» EXERCISE DATA:
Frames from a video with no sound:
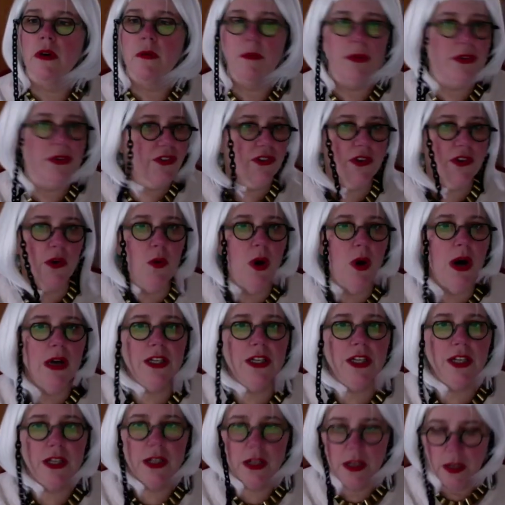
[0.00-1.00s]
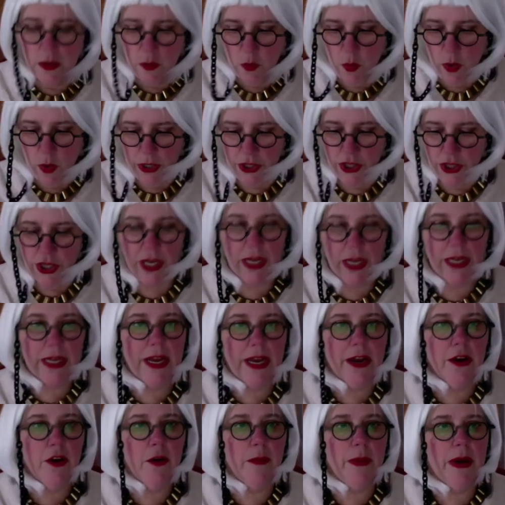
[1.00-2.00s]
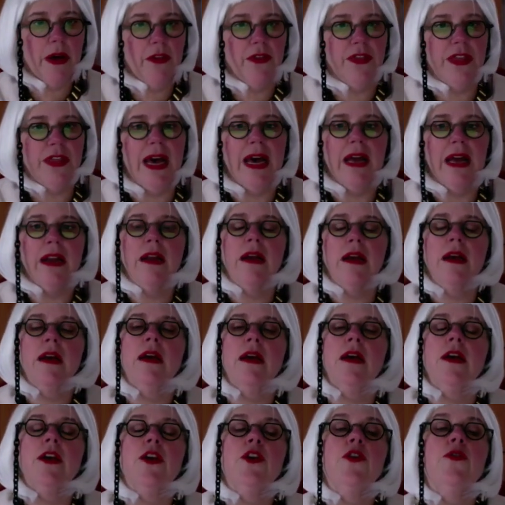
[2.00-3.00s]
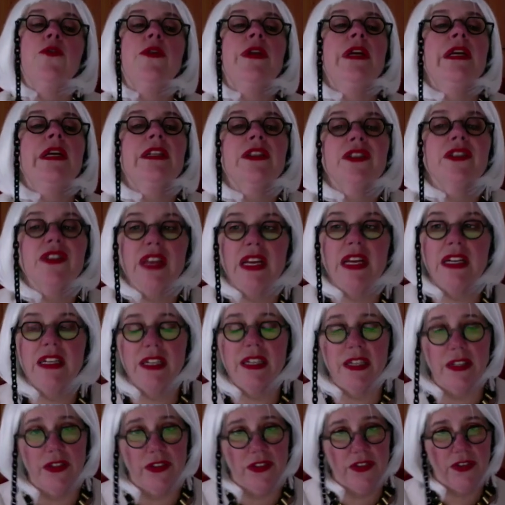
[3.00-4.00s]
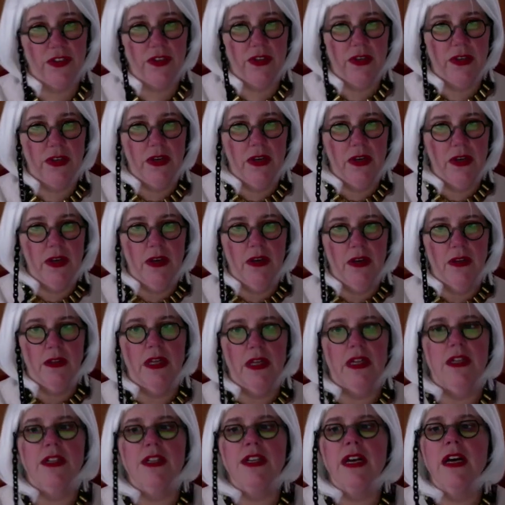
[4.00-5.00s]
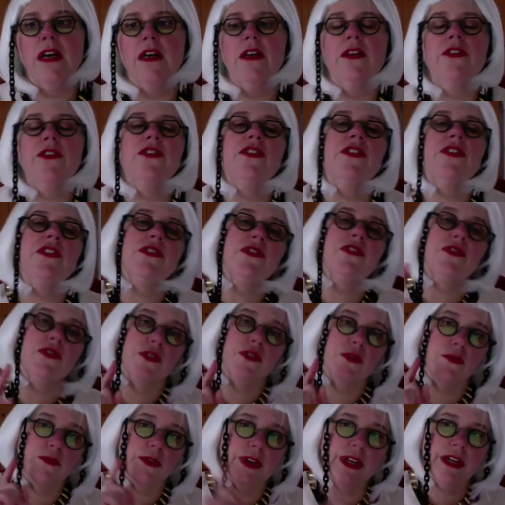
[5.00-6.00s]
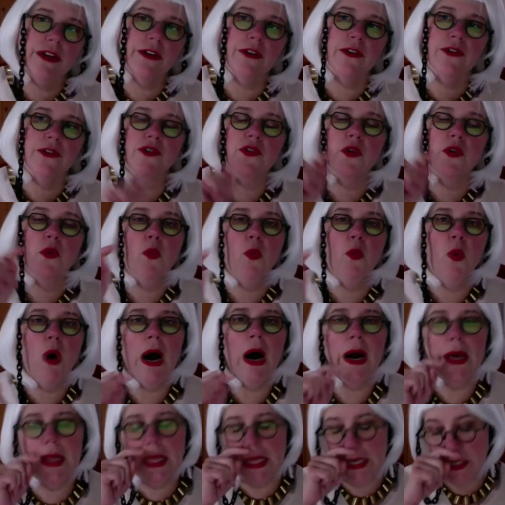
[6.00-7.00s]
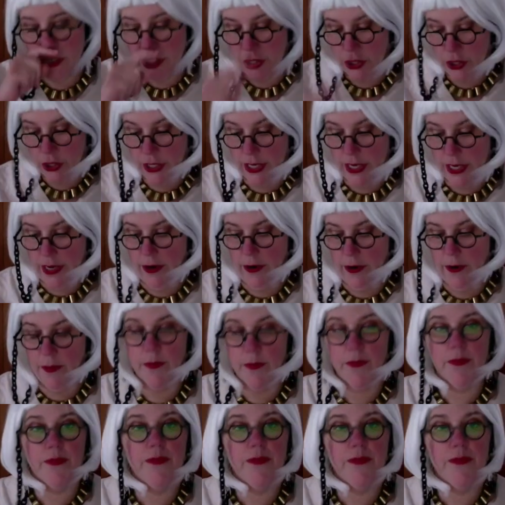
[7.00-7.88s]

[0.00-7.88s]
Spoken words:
But so what? Why should I care about that? You need a sentence that tells the readers why they should care.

» TASK OBJECTIVE: Restate each record from above word for word, excluding any picture it holds.

» SOLUTION TO THIS TASK:
Frames from a video with no sound:
[0.00-1.00s]
[1.00-2.00s]
[2.00-3.00s]
[3.00-4.00s]
[4.00-5.00s]
[5.00-6.00s]
[6.00-7.00s]
[7.00-7.88s]

[0.00-7.88s]
Spoken words:
But so what? Why should I care about that? You need a sentence that tells the readers why they should care.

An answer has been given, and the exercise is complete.